Aim of the task: Reproduce exactly the lines from the one that holds "[4:57.08-4:58.08]" through the last line of the entries, both ends included, but not the pictures.

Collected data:
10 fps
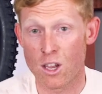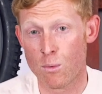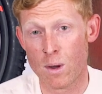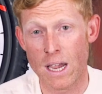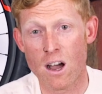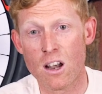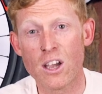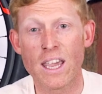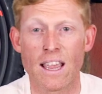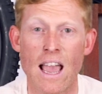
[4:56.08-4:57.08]
we are
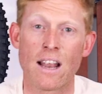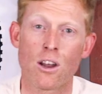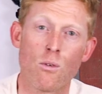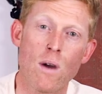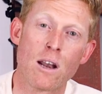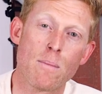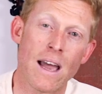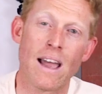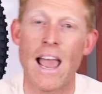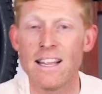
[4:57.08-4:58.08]
looking at around
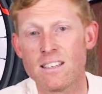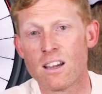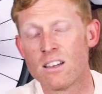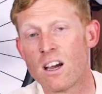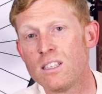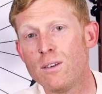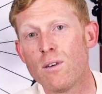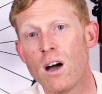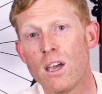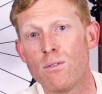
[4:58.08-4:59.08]
about
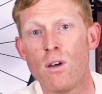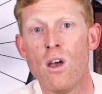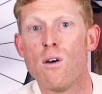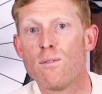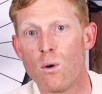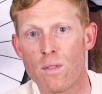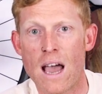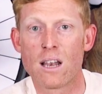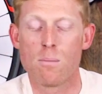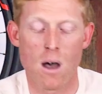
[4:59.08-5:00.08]
£89.95 for the
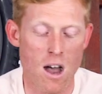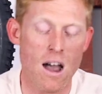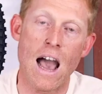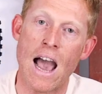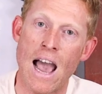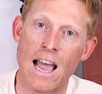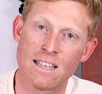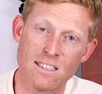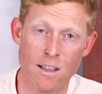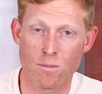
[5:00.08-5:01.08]
handlebar
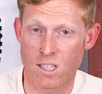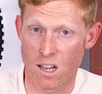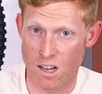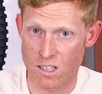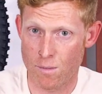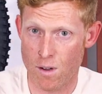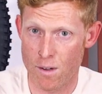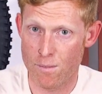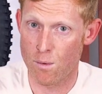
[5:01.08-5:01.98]
and $79.95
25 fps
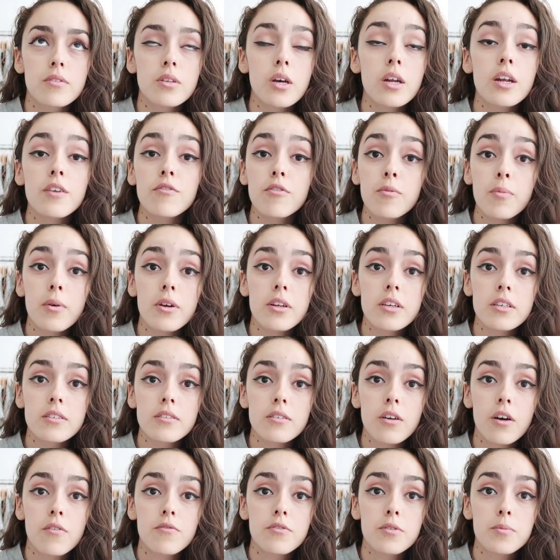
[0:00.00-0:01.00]
Not everybody's
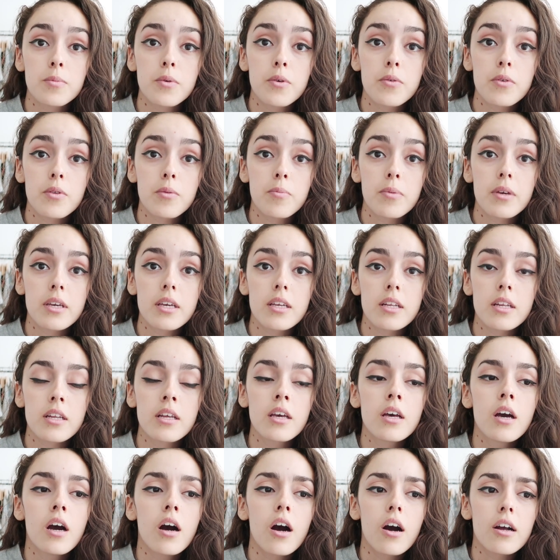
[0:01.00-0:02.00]
comfortable with being
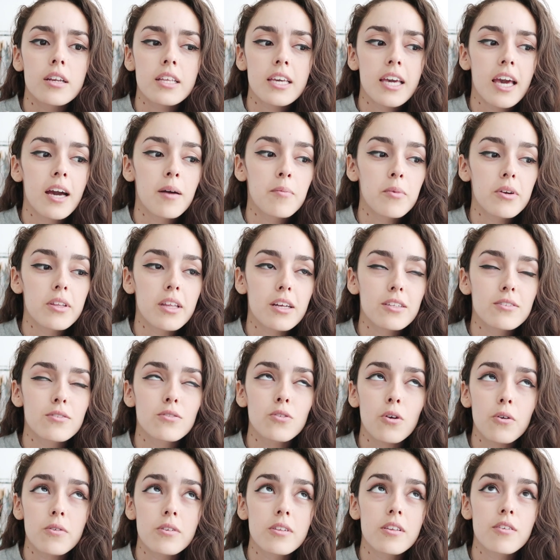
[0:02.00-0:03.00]
on camera. That's
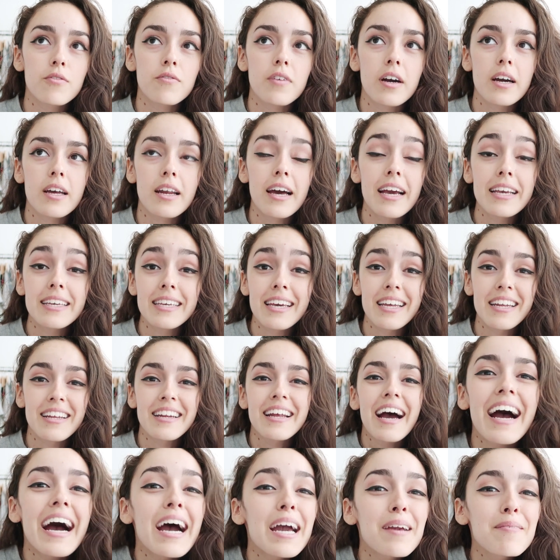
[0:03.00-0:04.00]
totally fine. I get
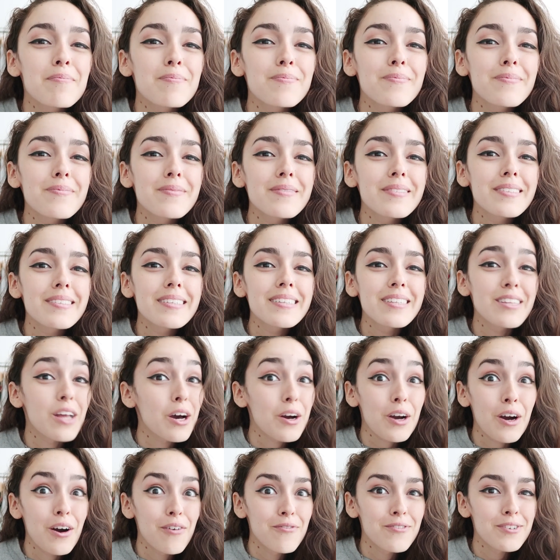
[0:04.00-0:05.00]
it. I'm
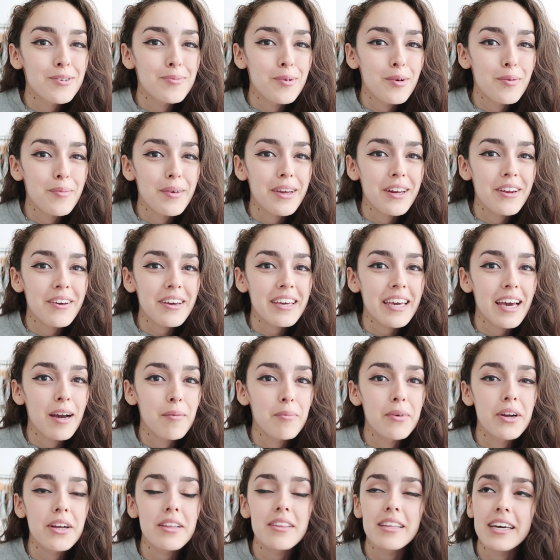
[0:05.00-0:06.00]
not comfortable being on
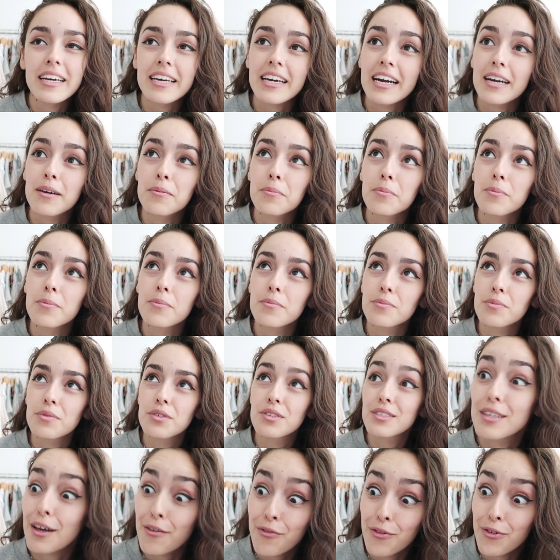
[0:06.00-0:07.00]
camera. Like, I'm
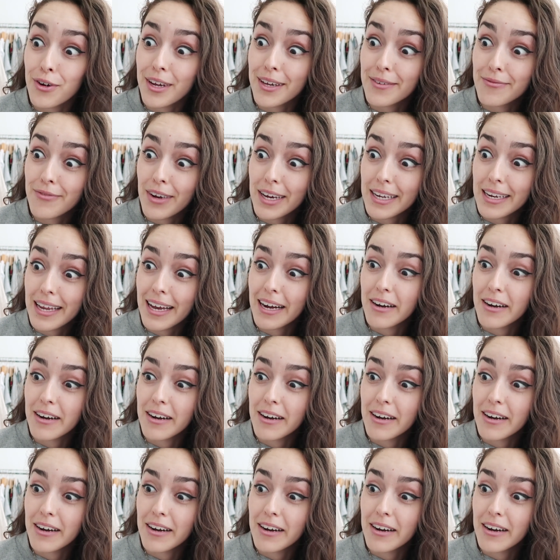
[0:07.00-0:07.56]
suffering right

Task answer:
[4:57.08-4:58.08]
looking at around
[4:58.08-4:59.08]
about
[4:59.08-5:00.08]
£89.95 for the
[5:00.08-5:01.08]
handlebar
[5:01.08-5:01.98]
and $79.95
25 fps
[0:00.00-0:01.00]
Not everybody's
[0:01.00-0:02.00]
comfortable with being
[0:02.00-0:03.00]
on camera. That's
[0:03.00-0:04.00]
totally fine. I get
[0:04.00-0:05.00]
it. I'm
[0:05.00-0:06.00]
not comfortable being on
[0:06.00-0:07.00]
camera. Like, I'm
[0:07.00-0:07.56]
suffering right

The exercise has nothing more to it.